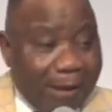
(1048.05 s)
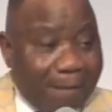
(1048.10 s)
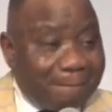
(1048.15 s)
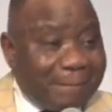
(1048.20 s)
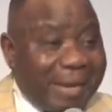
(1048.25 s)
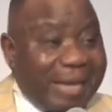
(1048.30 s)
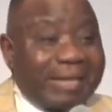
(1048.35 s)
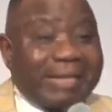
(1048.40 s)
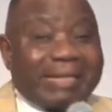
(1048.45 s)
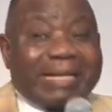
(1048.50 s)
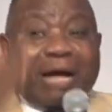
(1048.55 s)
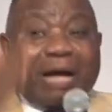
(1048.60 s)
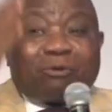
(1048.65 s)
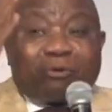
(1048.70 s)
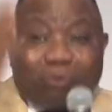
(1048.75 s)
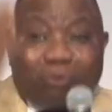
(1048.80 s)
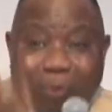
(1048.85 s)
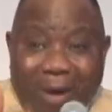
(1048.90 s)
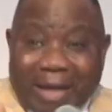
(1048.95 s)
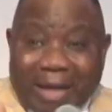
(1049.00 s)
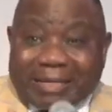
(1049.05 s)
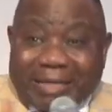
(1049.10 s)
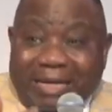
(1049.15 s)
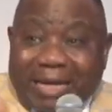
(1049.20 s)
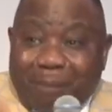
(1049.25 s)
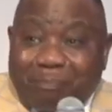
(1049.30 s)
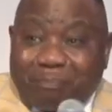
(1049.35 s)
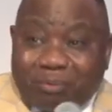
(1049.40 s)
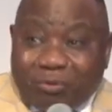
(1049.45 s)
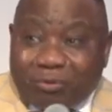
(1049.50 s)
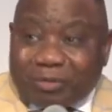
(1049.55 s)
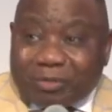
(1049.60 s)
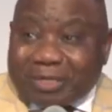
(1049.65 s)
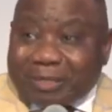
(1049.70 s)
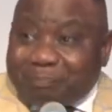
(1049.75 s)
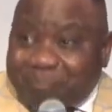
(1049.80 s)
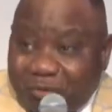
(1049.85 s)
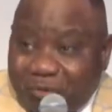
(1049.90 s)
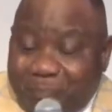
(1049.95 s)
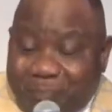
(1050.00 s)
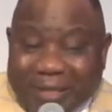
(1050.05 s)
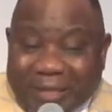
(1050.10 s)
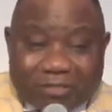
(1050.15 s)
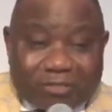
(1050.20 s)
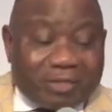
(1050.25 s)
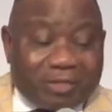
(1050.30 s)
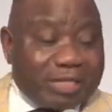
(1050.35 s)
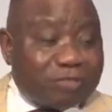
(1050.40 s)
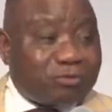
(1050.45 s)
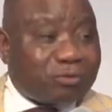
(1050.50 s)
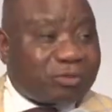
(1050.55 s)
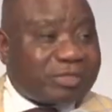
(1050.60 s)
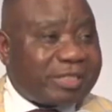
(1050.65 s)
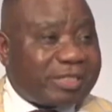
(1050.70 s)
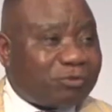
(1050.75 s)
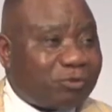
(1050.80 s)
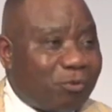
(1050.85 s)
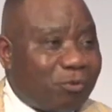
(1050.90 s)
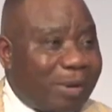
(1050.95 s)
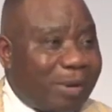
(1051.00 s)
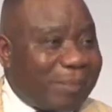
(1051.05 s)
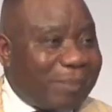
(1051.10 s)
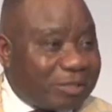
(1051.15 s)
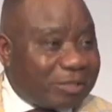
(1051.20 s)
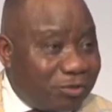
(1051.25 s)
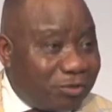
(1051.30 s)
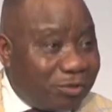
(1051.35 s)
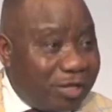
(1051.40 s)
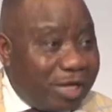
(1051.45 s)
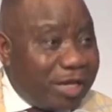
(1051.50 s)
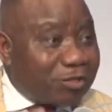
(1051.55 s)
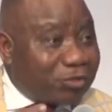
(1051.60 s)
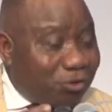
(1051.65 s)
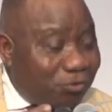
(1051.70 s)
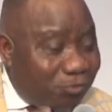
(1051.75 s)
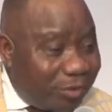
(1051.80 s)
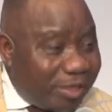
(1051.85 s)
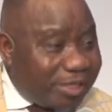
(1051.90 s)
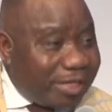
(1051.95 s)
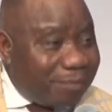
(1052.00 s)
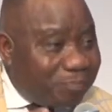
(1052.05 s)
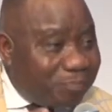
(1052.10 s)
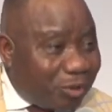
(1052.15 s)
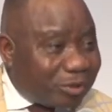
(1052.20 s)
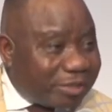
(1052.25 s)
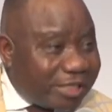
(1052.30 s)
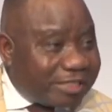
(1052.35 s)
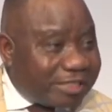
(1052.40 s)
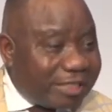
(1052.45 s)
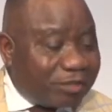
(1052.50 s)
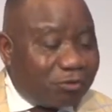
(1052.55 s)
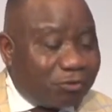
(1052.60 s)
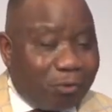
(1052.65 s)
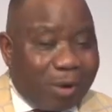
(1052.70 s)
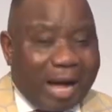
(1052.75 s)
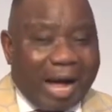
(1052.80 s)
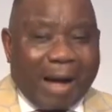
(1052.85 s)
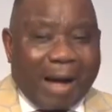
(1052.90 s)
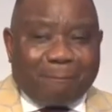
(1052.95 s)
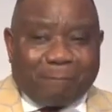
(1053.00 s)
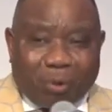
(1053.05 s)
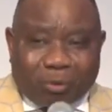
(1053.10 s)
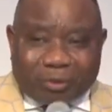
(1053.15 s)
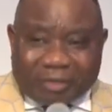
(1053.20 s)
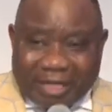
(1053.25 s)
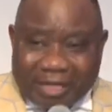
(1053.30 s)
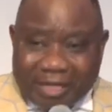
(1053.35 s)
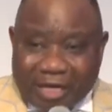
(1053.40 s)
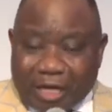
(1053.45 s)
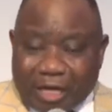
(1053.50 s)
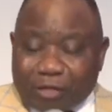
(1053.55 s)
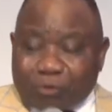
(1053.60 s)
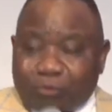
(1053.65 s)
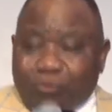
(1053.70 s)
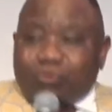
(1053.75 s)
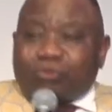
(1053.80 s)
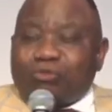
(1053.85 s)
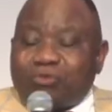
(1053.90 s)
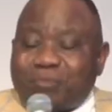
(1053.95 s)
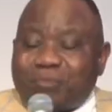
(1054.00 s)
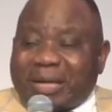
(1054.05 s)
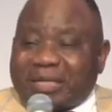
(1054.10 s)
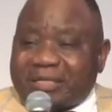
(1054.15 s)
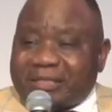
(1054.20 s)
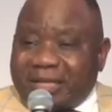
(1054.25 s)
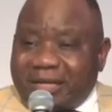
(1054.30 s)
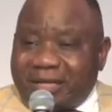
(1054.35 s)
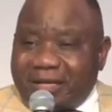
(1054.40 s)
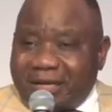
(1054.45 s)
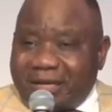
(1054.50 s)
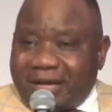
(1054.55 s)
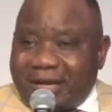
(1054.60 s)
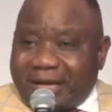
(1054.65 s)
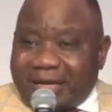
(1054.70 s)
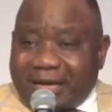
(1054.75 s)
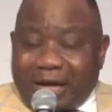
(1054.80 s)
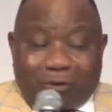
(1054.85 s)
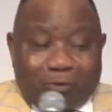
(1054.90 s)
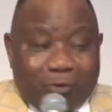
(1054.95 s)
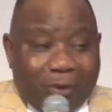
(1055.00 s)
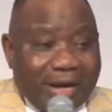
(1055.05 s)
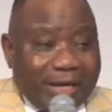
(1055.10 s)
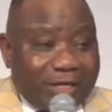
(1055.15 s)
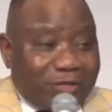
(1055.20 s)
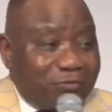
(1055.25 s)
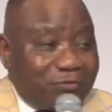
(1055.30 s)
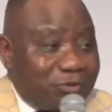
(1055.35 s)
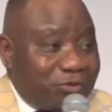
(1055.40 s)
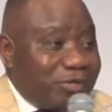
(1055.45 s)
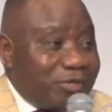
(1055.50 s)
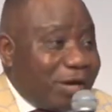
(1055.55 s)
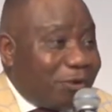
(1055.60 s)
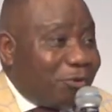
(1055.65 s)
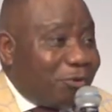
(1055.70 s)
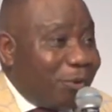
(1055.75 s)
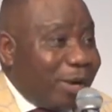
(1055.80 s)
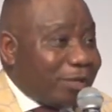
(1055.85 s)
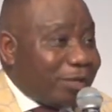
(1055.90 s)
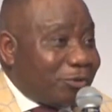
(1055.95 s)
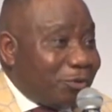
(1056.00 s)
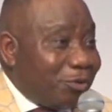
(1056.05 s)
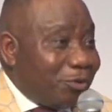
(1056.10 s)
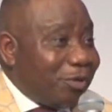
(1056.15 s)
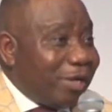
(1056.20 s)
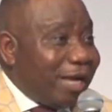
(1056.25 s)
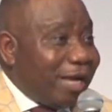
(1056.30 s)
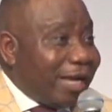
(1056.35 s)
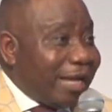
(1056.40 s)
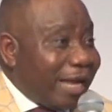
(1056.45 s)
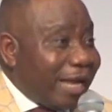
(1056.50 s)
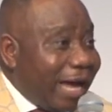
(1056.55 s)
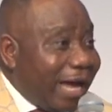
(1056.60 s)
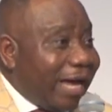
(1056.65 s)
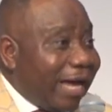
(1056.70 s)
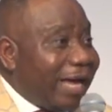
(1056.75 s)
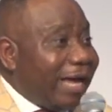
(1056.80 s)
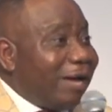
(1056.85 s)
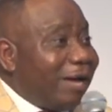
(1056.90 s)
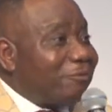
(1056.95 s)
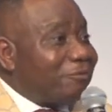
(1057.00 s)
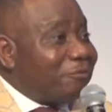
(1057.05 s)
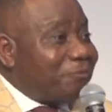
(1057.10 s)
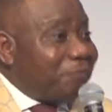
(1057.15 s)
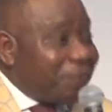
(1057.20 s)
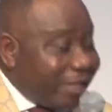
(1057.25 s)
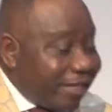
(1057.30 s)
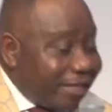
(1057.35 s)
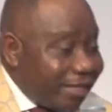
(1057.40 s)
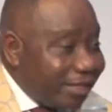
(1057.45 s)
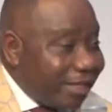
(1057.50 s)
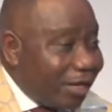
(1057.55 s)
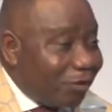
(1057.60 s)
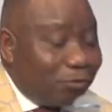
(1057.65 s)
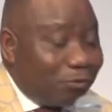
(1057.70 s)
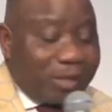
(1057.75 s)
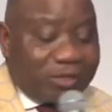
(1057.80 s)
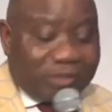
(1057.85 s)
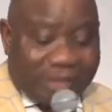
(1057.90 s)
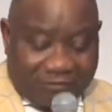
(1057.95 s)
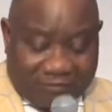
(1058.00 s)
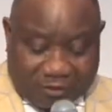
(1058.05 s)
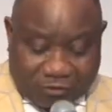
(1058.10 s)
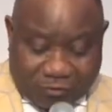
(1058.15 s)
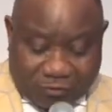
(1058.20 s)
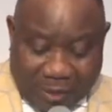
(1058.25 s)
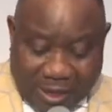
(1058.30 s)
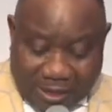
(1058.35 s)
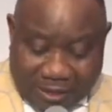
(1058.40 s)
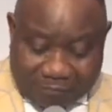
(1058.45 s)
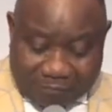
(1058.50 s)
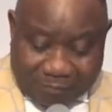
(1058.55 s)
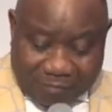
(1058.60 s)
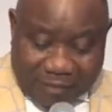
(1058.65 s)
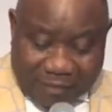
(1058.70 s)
Mais la croix, il n'y en a plus plus personne n'est sur cette croix, parce que celui qui portait cette croix a porté toute l'humanité, et la croix est devenue la croix de la vie, la croix de la victoire.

## Exercise details
Please reproduce the lines above from the one containing "(1057.65 s)" through the final line, exactly and inclusively, leaving out each picture.

## Result for this exercise
(1057.65 s)
(1057.70 s)
(1057.75 s)
(1057.80 s)
(1057.85 s)
(1057.90 s)
(1057.95 s)
(1058.00 s)
(1058.05 s)
(1058.10 s)
(1058.15 s)
(1058.20 s)
(1058.25 s)
(1058.30 s)
(1058.35 s)
(1058.40 s)
(1058.45 s)
(1058.50 s)
(1058.55 s)
(1058.60 s)
(1058.65 s)
(1058.70 s)
Mais la croix, il n'y en a plus plus personne n'est sur cette croix, parce que celui qui portait cette croix a porté toute l'humanité, et la croix est devenue la croix de la vie, la croix de la victoire.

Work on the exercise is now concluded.